Após uma ofensiva de janeiro para capturar Nicolás Maduro, os EUA intensificaram a pressão sobre Havana, buscando mudanças no governo cubano. A estratégia envolve ações políticas e militares para sinalizar vulnerabilidade.
O governo cubano enfrenta cortes de fornecimento de petróleo obtido por meio da Venezuela, o que agrava a já delicada economia da ilha e eleva custos de energia no curto prazo. A medida afeta setores industriais e o transporte local.

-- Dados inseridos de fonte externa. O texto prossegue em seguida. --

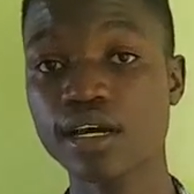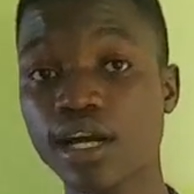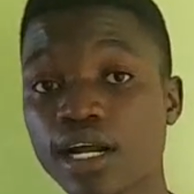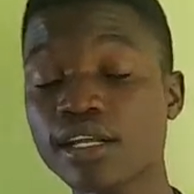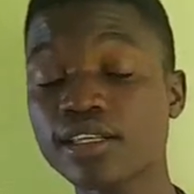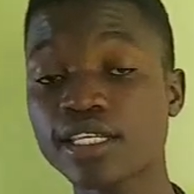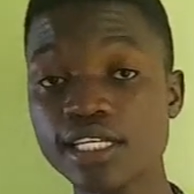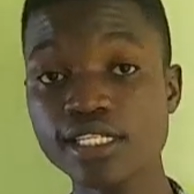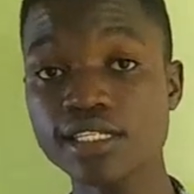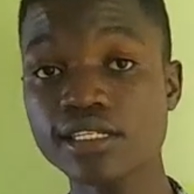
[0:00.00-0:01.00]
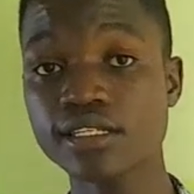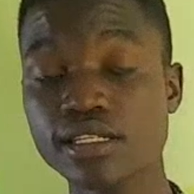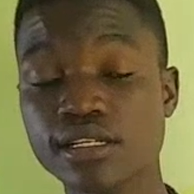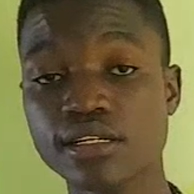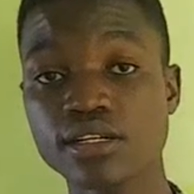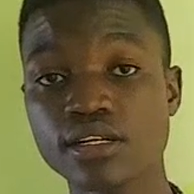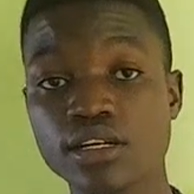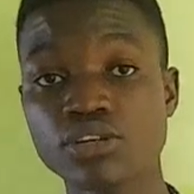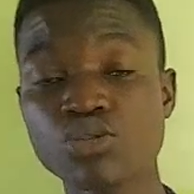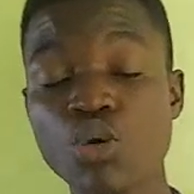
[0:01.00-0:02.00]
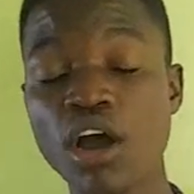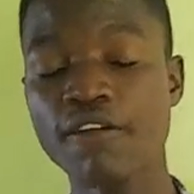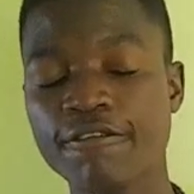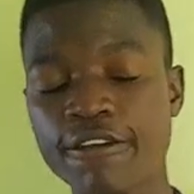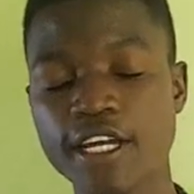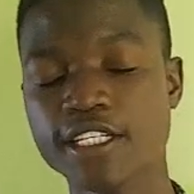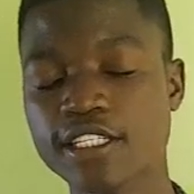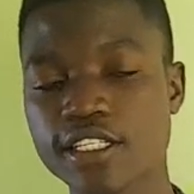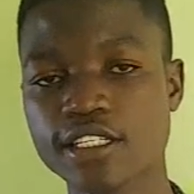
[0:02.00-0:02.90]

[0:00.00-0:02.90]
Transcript: and these do affectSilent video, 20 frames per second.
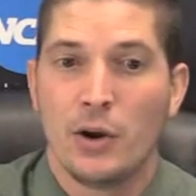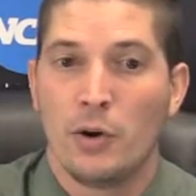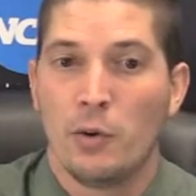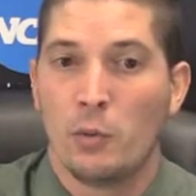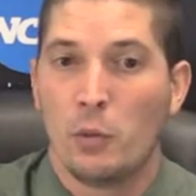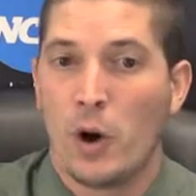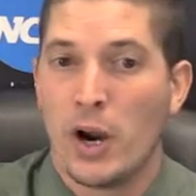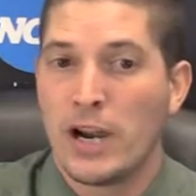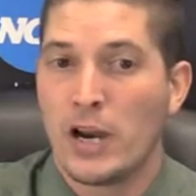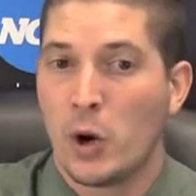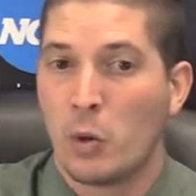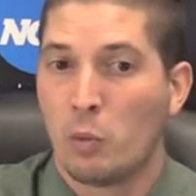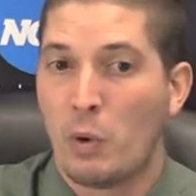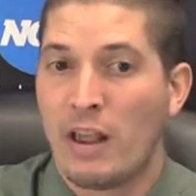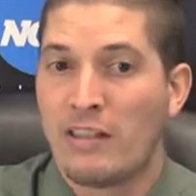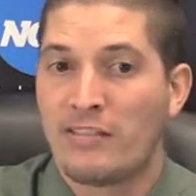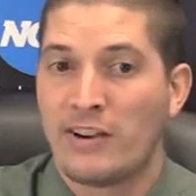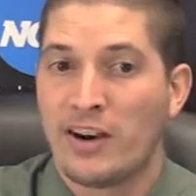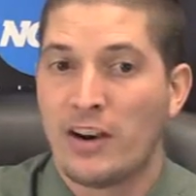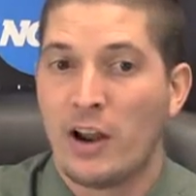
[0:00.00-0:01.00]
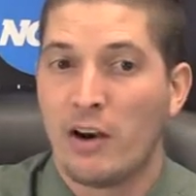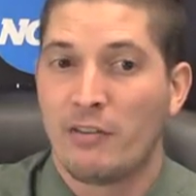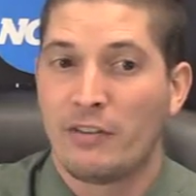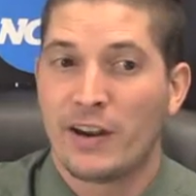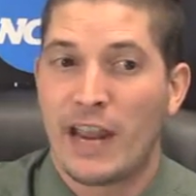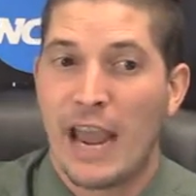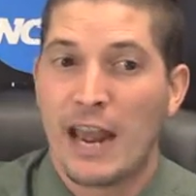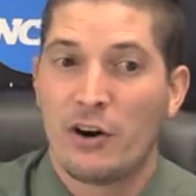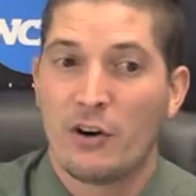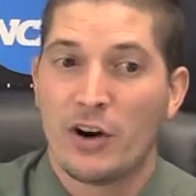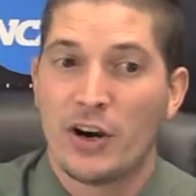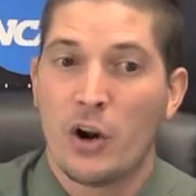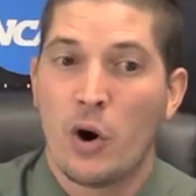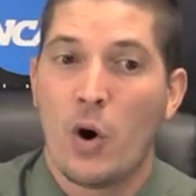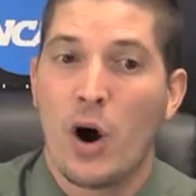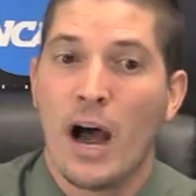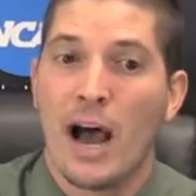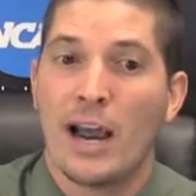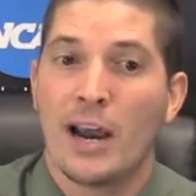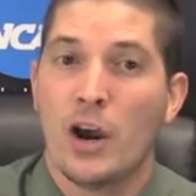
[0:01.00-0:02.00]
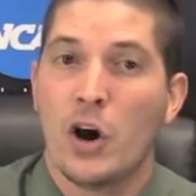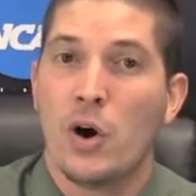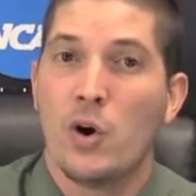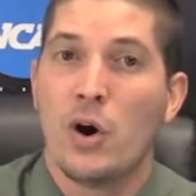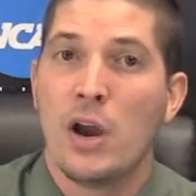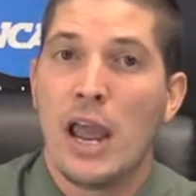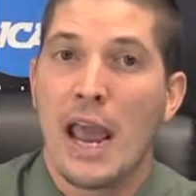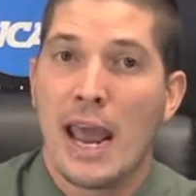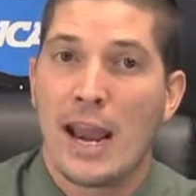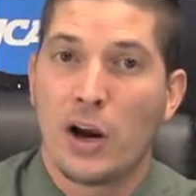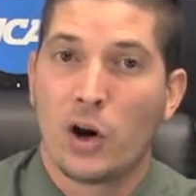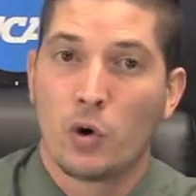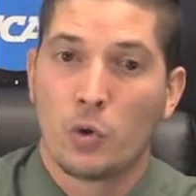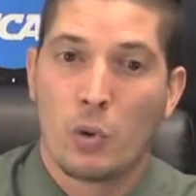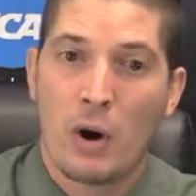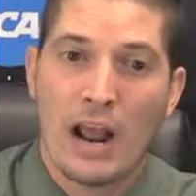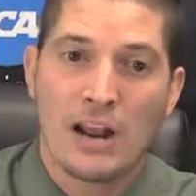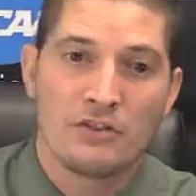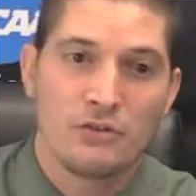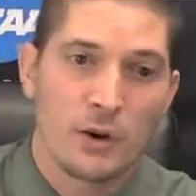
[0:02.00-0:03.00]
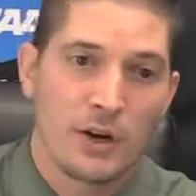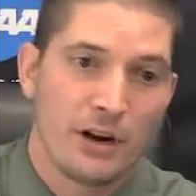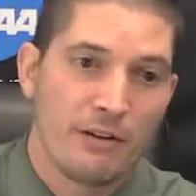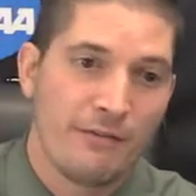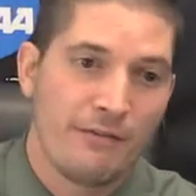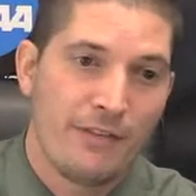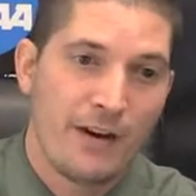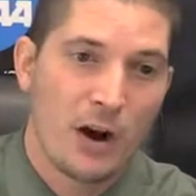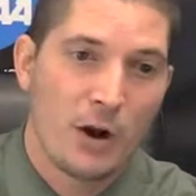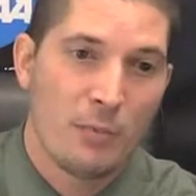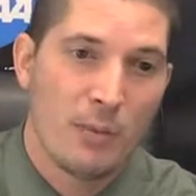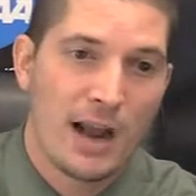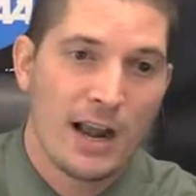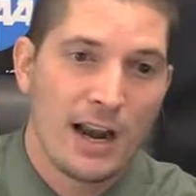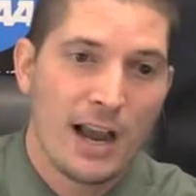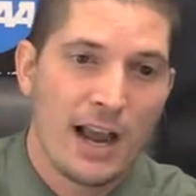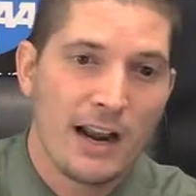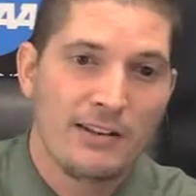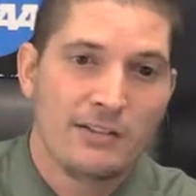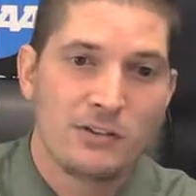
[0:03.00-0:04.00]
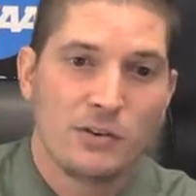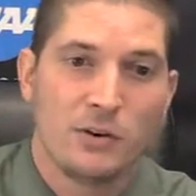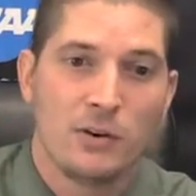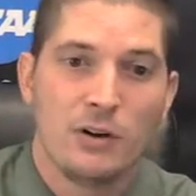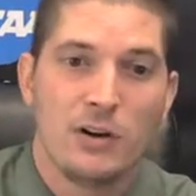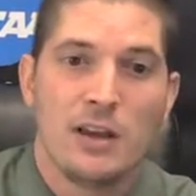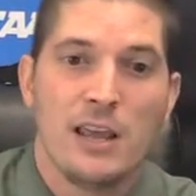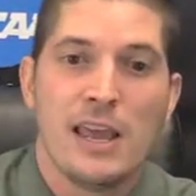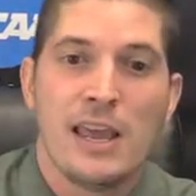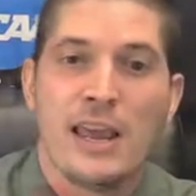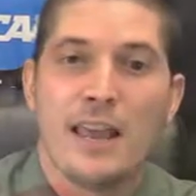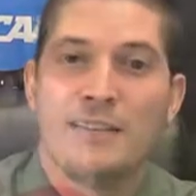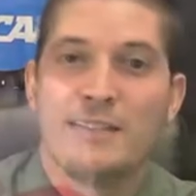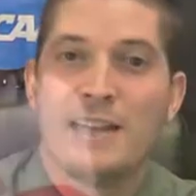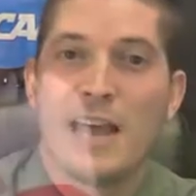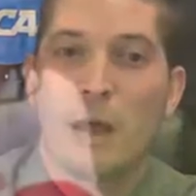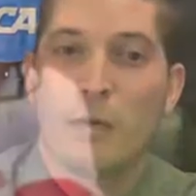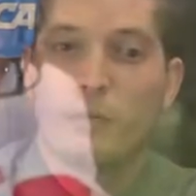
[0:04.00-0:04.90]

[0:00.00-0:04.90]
Wright, a resident of Kettering, Ohio, and a graduate of Fairmont High School, is now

A Administração americana ameaça ampliar sanções, o que levou algumas empresas estrangeiras a suspender operações no país. O ambiente de negócios em Cuba permanece volátil, com impactos sobre fornecedores e empregos.
O Pentágono deslocou navios de guerra para a região e acionou aeronaves de vigilância em voos próximos à ilha, em demonstração de prontidão e dissuasão. Tais ações elevam a tensão regional e o nível de alerta.
A notícia sobre a acusação de homicídio contra o ex-presidente Raul Castro, de 95 anos, intensifica preocupações de intervenção militar. Autoridades cubanas afirmam manter a soberania, enquanto Washington não divulgou planos oficiais.